「物理学と神」(池内 了)

「物理学と神」(池内 了)

物理学と神
科学の諸法則を突き詰めれば、最後はいくつかの定数の壁にぶち当る。

それらの定数には、「なぜ?」という、おそらく文明の進歩を促進させたであろう「お決まりのフレーズ」はもはや通用しない。

だからそれらの定数は、神が決定したと言うしか、いまのところ説明の仕様がない。

ただ僕個人の考えとしては、別に神が敢えてこのように宇宙をデザインしたわけではなく、
いろんなタイプの宇宙が出来ては消え(あるいはそのうちのいくつかは消えていないかもしれない)、たまたま我々の住むこの宇宙が残っているだけなのではないか、ということ。
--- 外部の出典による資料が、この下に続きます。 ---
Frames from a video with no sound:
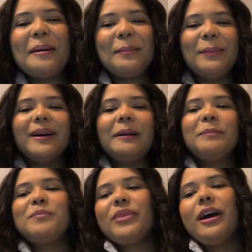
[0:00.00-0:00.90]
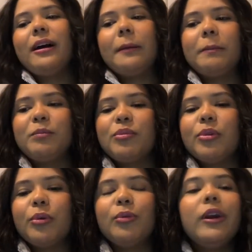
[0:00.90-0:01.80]
but um,
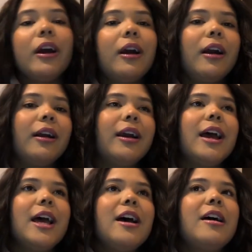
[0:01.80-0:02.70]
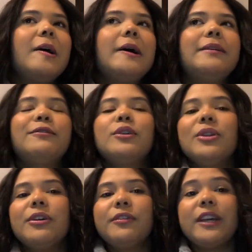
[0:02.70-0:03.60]
we are full
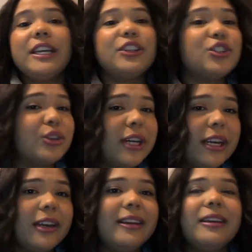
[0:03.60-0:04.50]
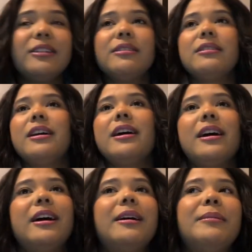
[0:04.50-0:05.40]
of history.
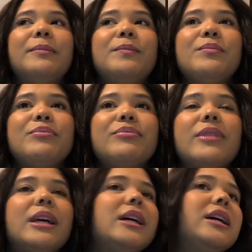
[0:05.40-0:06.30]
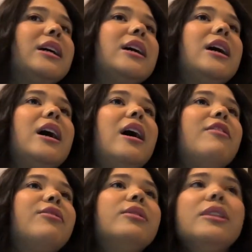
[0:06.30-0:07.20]
Um,
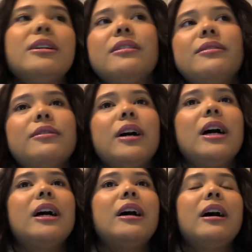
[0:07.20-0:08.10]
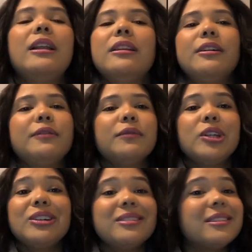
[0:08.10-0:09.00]
full of uh, a lot
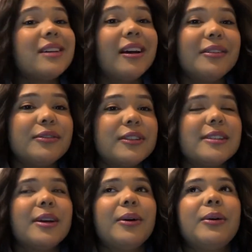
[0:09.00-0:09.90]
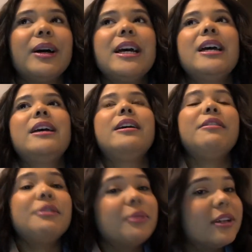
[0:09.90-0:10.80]
of good stuff. So,
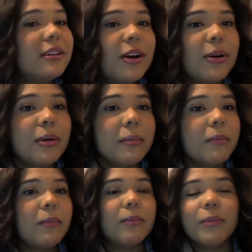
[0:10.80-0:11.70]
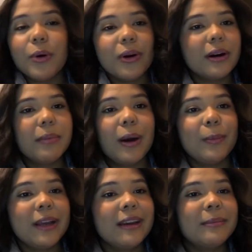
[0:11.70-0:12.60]
if you want to know more about
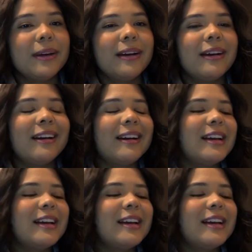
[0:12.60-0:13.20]
Panama,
それは例えば地球上の生物の進化を見ても同じで、生命誕生以来、生物のデザインはものすごくたくさん生じたけれども、
様々な理由で廃棄されてしまったデザインがほとんどである。

ただ生物の場合は化石という形で、かつてはこういうデザインがあった、ということが分かるけれども、
宇宙には化石がないので、実はいろんなタイプの宇宙が存在していて、たまたま残ったのが我々の宇宙のタイプなのだ、ということを証明できる物的証拠が、ない。

いわゆる「並行宇宙」がそれにあたるのかもしれないが、かつてビッグバンの名残を発見したのと同様、もしも「並行宇宙」の存在を知らせる物的証拠が見つかれば、宇宙論はあらたな段階に突入するだろう。